- Apache PySpark - Spark ML - H2O - AWS EMR - AWS S3
- Shreejaya Bharathan
- Ivette Sulca
- Roja Immani
- Aakanksha Nallabothula Surya
- Sakshi Singla
- Akansha Shrivastava
Determine which device-meter combination is best at recognizing Human activities among the following available devices and sensors per device: - Devices: Phone, watch - Sensors: Accelerometer, Gyrometer
source : https://archive.ics.uci.edu/ml/datasets/WISDM+Smartphone+and+Smartwatch+Activity+and+Biometrics+Dataset+ Data (X,Y,Z coordinates) has been collected for 51 subjects for about 18 activities at a rate of 20Hz for 3 mins each: • Non hand-oriented:walking, jogging, stairs, standing, kicking • Hand-oriented (G): dribbling, playing catch, typing, writing, clapping, brushing teeth, folding clothes • Hand-oriented (E): eating pasta, eating soup, eating sandwich, eating chips, drinking
2 devices & 2 sensor types :
device : phone & watch
sensor : gyroscope & accelerometer
Number or observations: 15630426
- Data merged into one dataframe and stored to S3 bucket with the following columns: user, device, sensor_type, activity, timestamp, x, y, z
- Features extracted for each user-device-meter-activity combination: mean(x), mean(y), mean(z), std(x), std(y), std(z), covariance(x,y), covariance(y,z), covariance(z,x), histogram(x,4), hostogram(y,4), histogram(z,4), range(x), range(y), range(z)

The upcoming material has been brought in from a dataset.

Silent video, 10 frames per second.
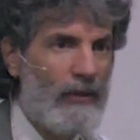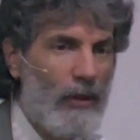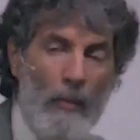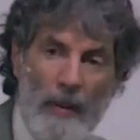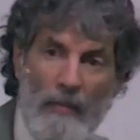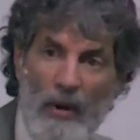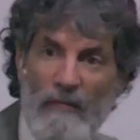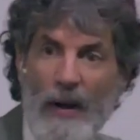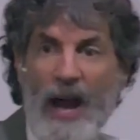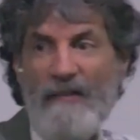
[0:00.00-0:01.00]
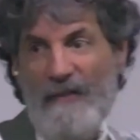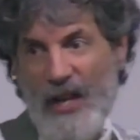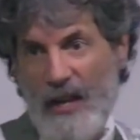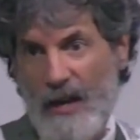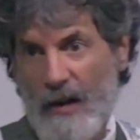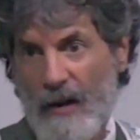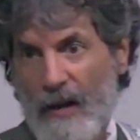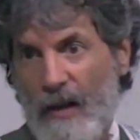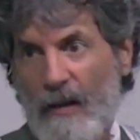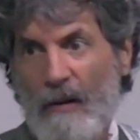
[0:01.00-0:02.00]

so don't be moved by fear.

- Fit 10 models on the extracted features with different device-sensor combinations and compared accuracies
- Found XGBoost with all four sensors to be the best at classifying the activities, ran it on various AWS EMR cluster settings to compare runtimes
- All four sensors together classify human activities best
- XGBoost model using H2O gives the model with best accuracy (70%)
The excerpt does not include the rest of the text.